### ABOUT THIS TASK
Leave out the images and repeat the listing below without a single change.

### DATA SUPPLIED
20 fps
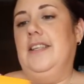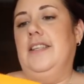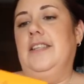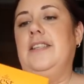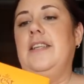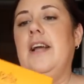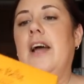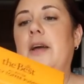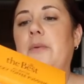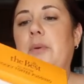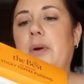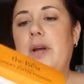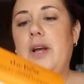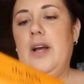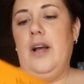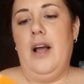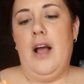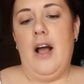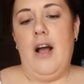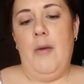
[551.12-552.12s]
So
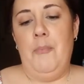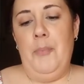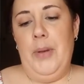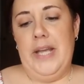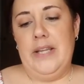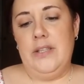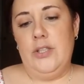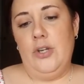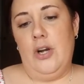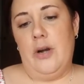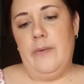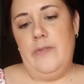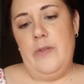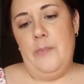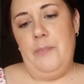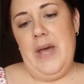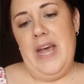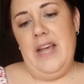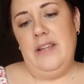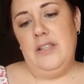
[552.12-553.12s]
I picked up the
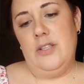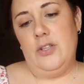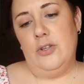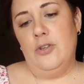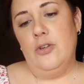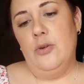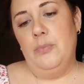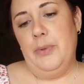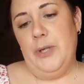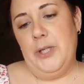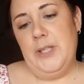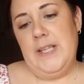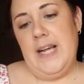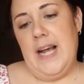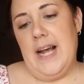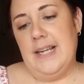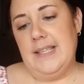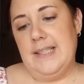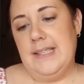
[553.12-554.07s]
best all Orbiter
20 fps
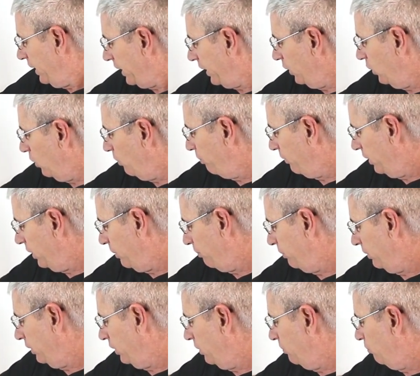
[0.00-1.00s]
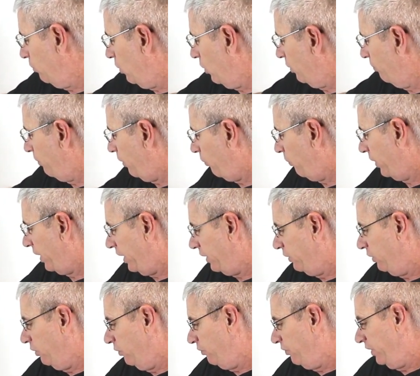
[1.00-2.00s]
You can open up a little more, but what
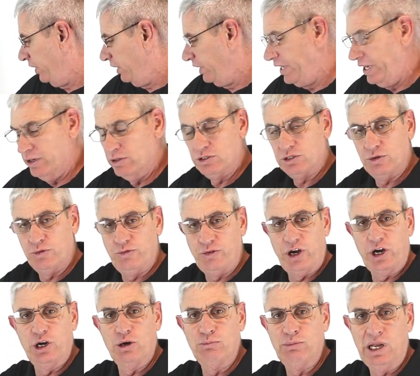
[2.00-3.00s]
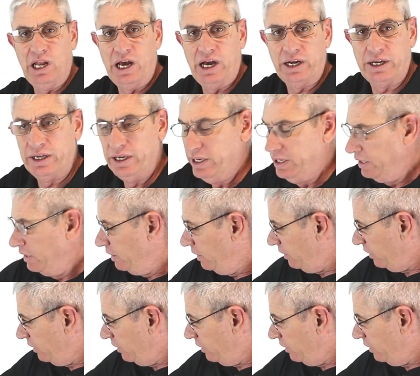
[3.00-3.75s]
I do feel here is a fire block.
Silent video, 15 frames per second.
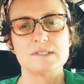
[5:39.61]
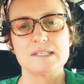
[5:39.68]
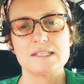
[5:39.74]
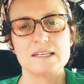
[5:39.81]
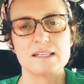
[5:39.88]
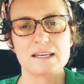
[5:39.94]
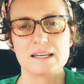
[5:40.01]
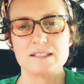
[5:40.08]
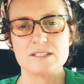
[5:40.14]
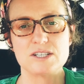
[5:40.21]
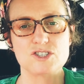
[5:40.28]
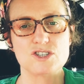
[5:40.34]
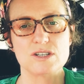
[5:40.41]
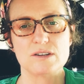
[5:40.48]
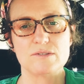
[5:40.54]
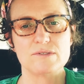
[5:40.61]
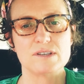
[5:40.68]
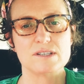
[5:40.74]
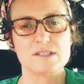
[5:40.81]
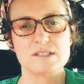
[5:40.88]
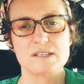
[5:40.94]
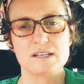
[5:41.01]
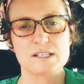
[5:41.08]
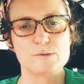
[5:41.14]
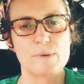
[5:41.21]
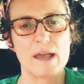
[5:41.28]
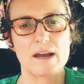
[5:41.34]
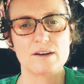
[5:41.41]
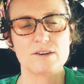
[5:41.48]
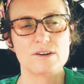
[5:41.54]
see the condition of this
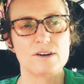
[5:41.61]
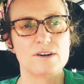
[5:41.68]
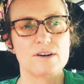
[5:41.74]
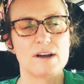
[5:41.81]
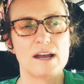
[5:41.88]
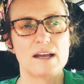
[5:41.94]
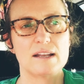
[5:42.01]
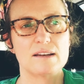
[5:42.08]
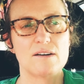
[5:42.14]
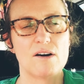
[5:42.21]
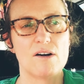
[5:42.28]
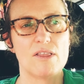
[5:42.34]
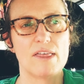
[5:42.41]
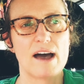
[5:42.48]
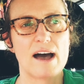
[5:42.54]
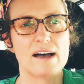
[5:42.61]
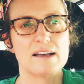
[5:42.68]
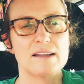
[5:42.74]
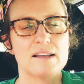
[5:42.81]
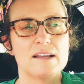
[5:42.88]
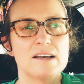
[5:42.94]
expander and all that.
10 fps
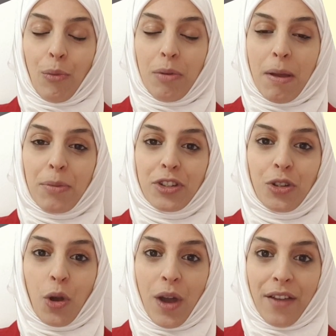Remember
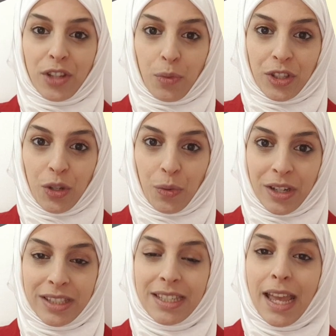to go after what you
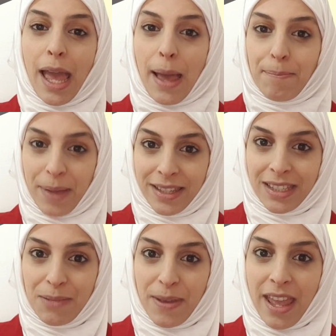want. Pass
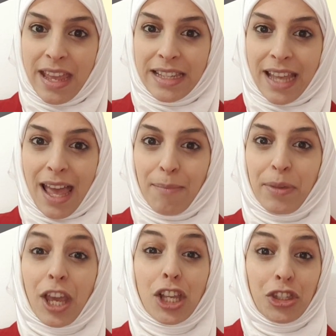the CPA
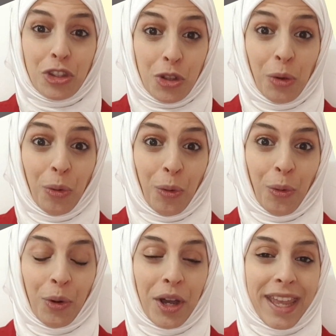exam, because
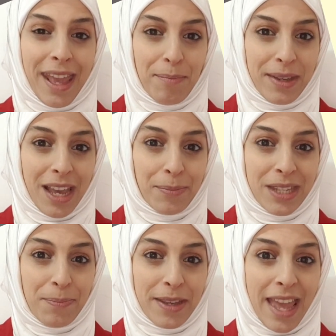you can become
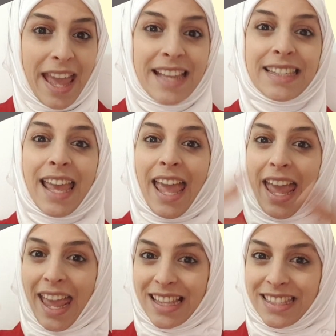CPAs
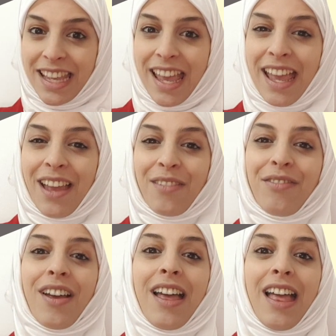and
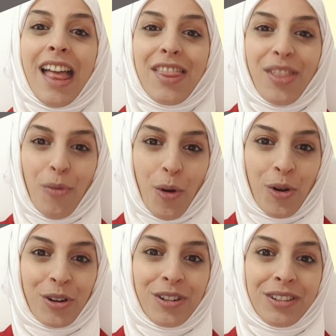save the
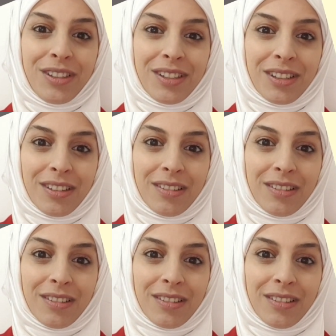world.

### SOLUTION FOR THIS PROBLEM
20 fps
[551.12-552.12s]
So
[552.12-553.12s]
I picked up the
[553.12-554.07s]
best all Orbiter
20 fps
[0.00-1.00s]
[1.00-2.00s]
You can open up a little more, but what
[2.00-3.00s]
[3.00-3.75s]
I do feel here is a fire block.
Silent video, 15 frames per second.
[5:39.61]
[5:39.68]
[5:39.74]
[5:39.81]
[5:39.88]
[5:39.94]
[5:40.01]
[5:40.08]
[5:40.14]
[5:40.21]
[5:40.28]
[5:40.34]
[5:40.41]
[5:40.48]
[5:40.54]
[5:40.61]
[5:40.68]
[5:40.74]
[5:40.81]
[5:40.88]
[5:40.94]
[5:41.01]
[5:41.08]
[5:41.14]
[5:41.21]
[5:41.28]
[5:41.34]
[5:41.41]
[5:41.48]
[5:41.54]
see the condition of this
[5:41.61]
[5:41.68]
[5:41.74]
[5:41.81]
[5:41.88]
[5:41.94]
[5:42.01]
[5:42.08]
[5:42.14]
[5:42.21]
[5:42.28]
[5:42.34]
[5:42.41]
[5:42.48]
[5:42.54]
[5:42.61]
[5:42.68]
[5:42.74]
[5:42.81]
[5:42.88]
[5:42.94]
expander and all that.
10 fps
Remember
to go after what you
want. Pass
the CPA
exam, because
you can become
CPAs
and
save the
world.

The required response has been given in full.